Collected data
□ □ □ □
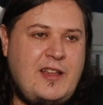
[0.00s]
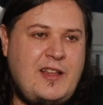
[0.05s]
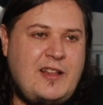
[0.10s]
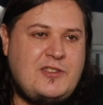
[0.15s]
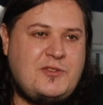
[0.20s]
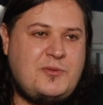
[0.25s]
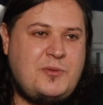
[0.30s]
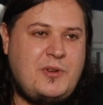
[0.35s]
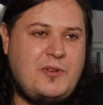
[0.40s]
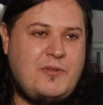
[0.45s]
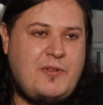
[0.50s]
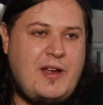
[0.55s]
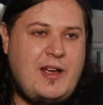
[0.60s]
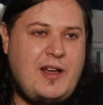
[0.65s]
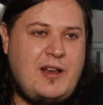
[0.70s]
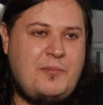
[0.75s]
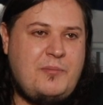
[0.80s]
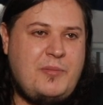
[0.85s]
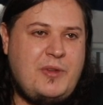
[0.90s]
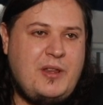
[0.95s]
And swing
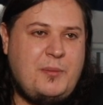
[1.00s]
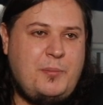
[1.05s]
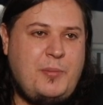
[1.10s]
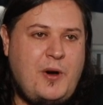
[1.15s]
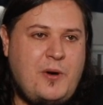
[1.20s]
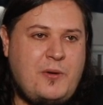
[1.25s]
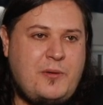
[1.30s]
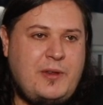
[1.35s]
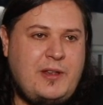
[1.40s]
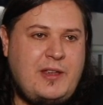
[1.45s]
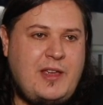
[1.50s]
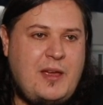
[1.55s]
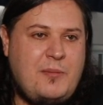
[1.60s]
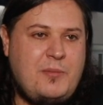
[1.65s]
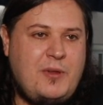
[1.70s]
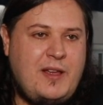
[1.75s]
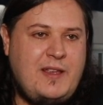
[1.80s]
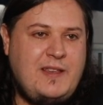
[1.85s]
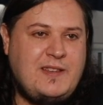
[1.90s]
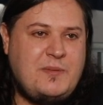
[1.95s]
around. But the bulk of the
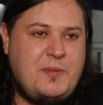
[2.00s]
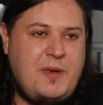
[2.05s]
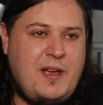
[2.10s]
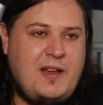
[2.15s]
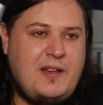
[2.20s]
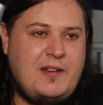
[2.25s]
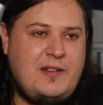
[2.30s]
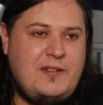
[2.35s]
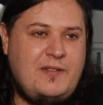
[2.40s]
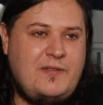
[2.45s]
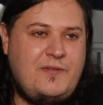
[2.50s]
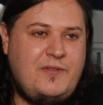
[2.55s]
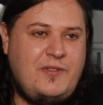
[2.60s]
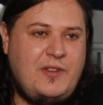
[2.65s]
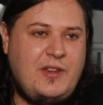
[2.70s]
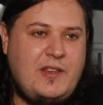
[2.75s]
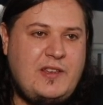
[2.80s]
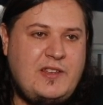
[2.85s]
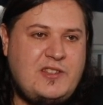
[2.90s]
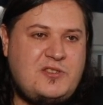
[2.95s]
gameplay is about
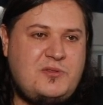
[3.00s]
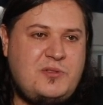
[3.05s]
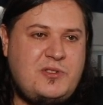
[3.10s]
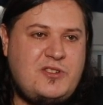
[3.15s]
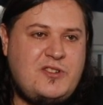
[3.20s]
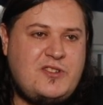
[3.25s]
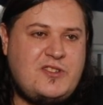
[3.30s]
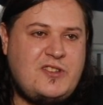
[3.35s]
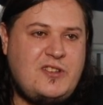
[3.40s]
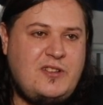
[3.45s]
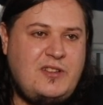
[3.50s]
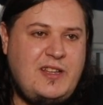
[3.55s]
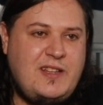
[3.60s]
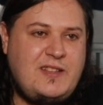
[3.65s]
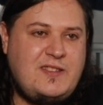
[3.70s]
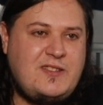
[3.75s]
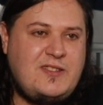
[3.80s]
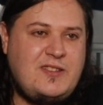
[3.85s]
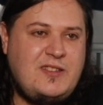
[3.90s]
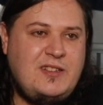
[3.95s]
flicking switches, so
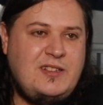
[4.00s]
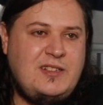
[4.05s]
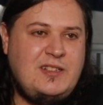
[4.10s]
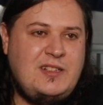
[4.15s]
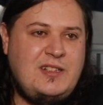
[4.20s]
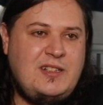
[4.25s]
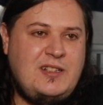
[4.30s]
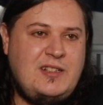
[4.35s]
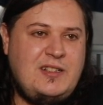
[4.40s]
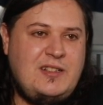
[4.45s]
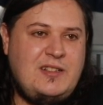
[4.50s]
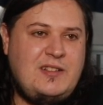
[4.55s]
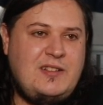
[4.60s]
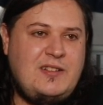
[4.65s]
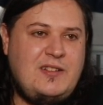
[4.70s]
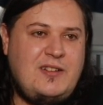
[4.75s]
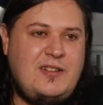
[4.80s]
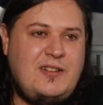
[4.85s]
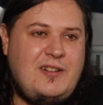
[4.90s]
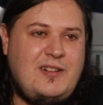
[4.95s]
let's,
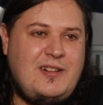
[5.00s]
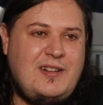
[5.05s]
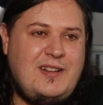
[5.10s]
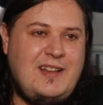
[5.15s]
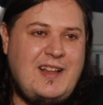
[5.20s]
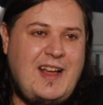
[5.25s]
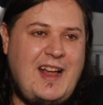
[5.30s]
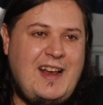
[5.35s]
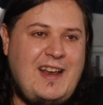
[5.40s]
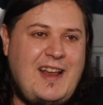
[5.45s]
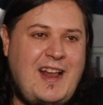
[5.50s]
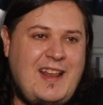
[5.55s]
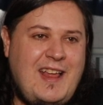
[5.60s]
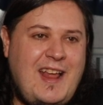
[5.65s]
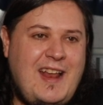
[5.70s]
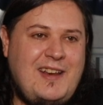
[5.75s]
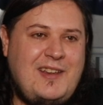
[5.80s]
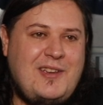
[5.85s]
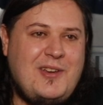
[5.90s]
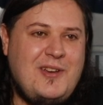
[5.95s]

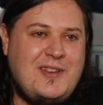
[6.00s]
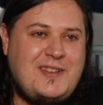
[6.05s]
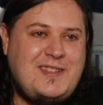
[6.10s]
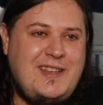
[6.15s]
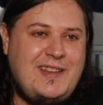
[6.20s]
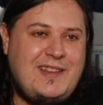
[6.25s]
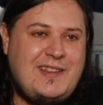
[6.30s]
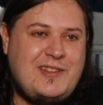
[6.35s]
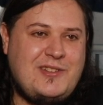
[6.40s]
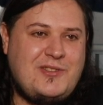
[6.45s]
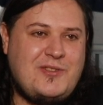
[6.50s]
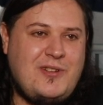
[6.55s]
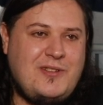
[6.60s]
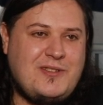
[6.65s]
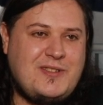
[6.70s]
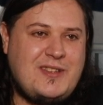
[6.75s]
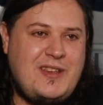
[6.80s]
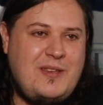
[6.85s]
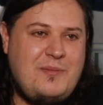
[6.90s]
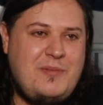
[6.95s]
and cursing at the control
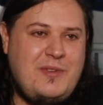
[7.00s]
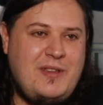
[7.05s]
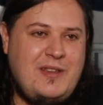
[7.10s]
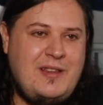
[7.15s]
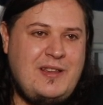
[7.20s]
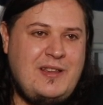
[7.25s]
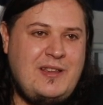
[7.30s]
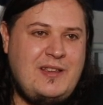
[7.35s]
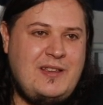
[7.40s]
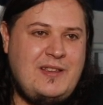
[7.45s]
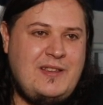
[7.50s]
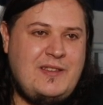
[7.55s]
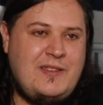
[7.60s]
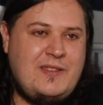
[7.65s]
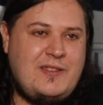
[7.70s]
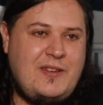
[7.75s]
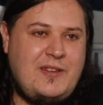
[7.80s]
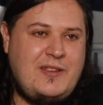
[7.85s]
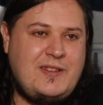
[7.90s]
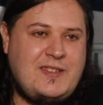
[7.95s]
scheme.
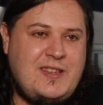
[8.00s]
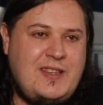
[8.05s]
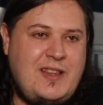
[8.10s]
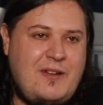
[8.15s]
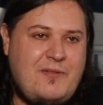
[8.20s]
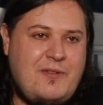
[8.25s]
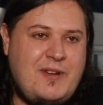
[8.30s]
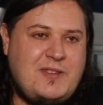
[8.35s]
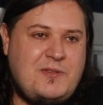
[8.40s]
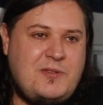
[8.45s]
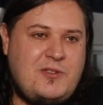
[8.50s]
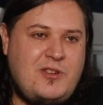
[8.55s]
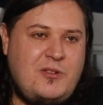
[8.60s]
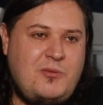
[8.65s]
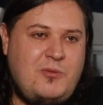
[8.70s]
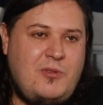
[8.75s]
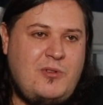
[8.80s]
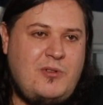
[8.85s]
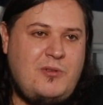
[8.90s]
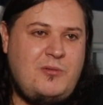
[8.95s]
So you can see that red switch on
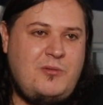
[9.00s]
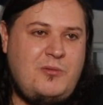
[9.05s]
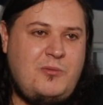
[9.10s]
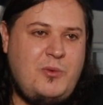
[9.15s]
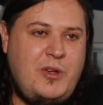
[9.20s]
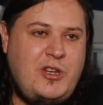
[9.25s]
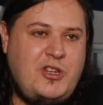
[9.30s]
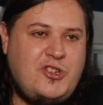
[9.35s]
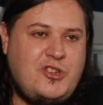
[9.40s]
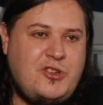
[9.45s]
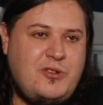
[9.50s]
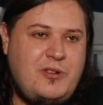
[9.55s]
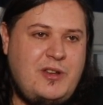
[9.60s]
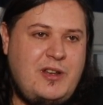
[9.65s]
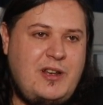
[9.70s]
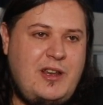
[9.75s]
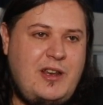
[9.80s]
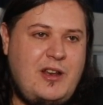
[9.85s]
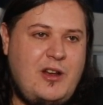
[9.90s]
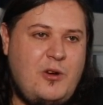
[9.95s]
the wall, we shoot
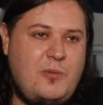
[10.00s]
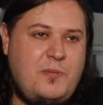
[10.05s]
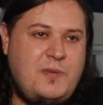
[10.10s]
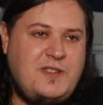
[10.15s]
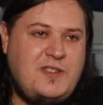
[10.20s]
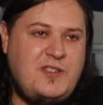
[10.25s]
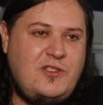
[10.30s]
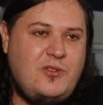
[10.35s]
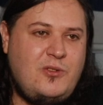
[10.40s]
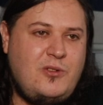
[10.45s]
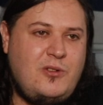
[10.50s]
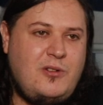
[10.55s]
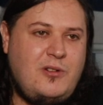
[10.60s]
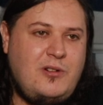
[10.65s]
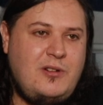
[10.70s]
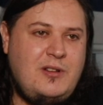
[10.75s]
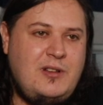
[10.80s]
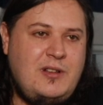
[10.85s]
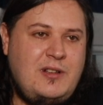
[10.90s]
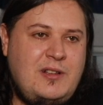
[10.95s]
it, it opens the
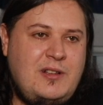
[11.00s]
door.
□ □ □ □
» Description of the task:
Copy out the records exactly. Do not include the pictures.

» Output for this task:
[0.00s]
[0.05s]
[0.10s]
[0.15s]
[0.20s]
[0.25s]
[0.30s]
[0.35s]
[0.40s]
[0.45s]
[0.50s]
[0.55s]
[0.60s]
[0.65s]
[0.70s]
[0.75s]
[0.80s]
[0.85s]
[0.90s]
[0.95s]
And swing
[1.00s]
[1.05s]
[1.10s]
[1.15s]
[1.20s]
[1.25s]
[1.30s]
[1.35s]
[1.40s]
[1.45s]
[1.50s]
[1.55s]
[1.60s]
[1.65s]
[1.70s]
[1.75s]
[1.80s]
[1.85s]
[1.90s]
[1.95s]
around. But the bulk of the
[2.00s]
[2.05s]
[2.10s]
[2.15s]
[2.20s]
[2.25s]
[2.30s]
[2.35s]
[2.40s]
[2.45s]
[2.50s]
[2.55s]
[2.60s]
[2.65s]
[2.70s]
[2.75s]
[2.80s]
[2.85s]
[2.90s]
[2.95s]
gameplay is about
[3.00s]
[3.05s]
[3.10s]
[3.15s]
[3.20s]
[3.25s]
[3.30s]
[3.35s]
[3.40s]
[3.45s]
[3.50s]
[3.55s]
[3.60s]
[3.65s]
[3.70s]
[3.75s]
[3.80s]
[3.85s]
[3.90s]
[3.95s]
flicking switches, so
[4.00s]
[4.05s]
[4.10s]
[4.15s]
[4.20s]
[4.25s]
[4.30s]
[4.35s]
[4.40s]
[4.45s]
[4.50s]
[4.55s]
[4.60s]
[4.65s]
[4.70s]
[4.75s]
[4.80s]
[4.85s]
[4.90s]
[4.95s]
let's,
[5.00s]
[5.05s]
[5.10s]
[5.15s]
[5.20s]
[5.25s]
[5.30s]
[5.35s]
[5.40s]
[5.45s]
[5.50s]
[5.55s]
[5.60s]
[5.65s]
[5.70s]
[5.75s]
[5.80s]
[5.85s]
[5.90s]
[5.95s]

[6.00s]
[6.05s]
[6.10s]
[6.15s]
[6.20s]
[6.25s]
[6.30s]
[6.35s]
[6.40s]
[6.45s]
[6.50s]
[6.55s]
[6.60s]
[6.65s]
[6.70s]
[6.75s]
[6.80s]
[6.85s]
[6.90s]
[6.95s]
and cursing at the control
[7.00s]
[7.05s]
[7.10s]
[7.15s]
[7.20s]
[7.25s]
[7.30s]
[7.35s]
[7.40s]
[7.45s]
[7.50s]
[7.55s]
[7.60s]
[7.65s]
[7.70s]
[7.75s]
[7.80s]
[7.85s]
[7.90s]
[7.95s]
scheme.
[8.00s]
[8.05s]
[8.10s]
[8.15s]
[8.20s]
[8.25s]
[8.30s]
[8.35s]
[8.40s]
[8.45s]
[8.50s]
[8.55s]
[8.60s]
[8.65s]
[8.70s]
[8.75s]
[8.80s]
[8.85s]
[8.90s]
[8.95s]
So you can see that red switch on
[9.00s]
[9.05s]
[9.10s]
[9.15s]
[9.20s]
[9.25s]
[9.30s]
[9.35s]
[9.40s]
[9.45s]
[9.50s]
[9.55s]
[9.60s]
[9.65s]
[9.70s]
[9.75s]
[9.80s]
[9.85s]
[9.90s]
[9.95s]
the wall, we shoot
[10.00s]
[10.05s]
[10.10s]
[10.15s]
[10.20s]
[10.25s]
[10.30s]
[10.35s]
[10.40s]
[10.45s]
[10.50s]
[10.55s]
[10.60s]
[10.65s]
[10.70s]
[10.75s]
[10.80s]
[10.85s]
[10.90s]
[10.95s]
it, it opens the
[11.00s]
door.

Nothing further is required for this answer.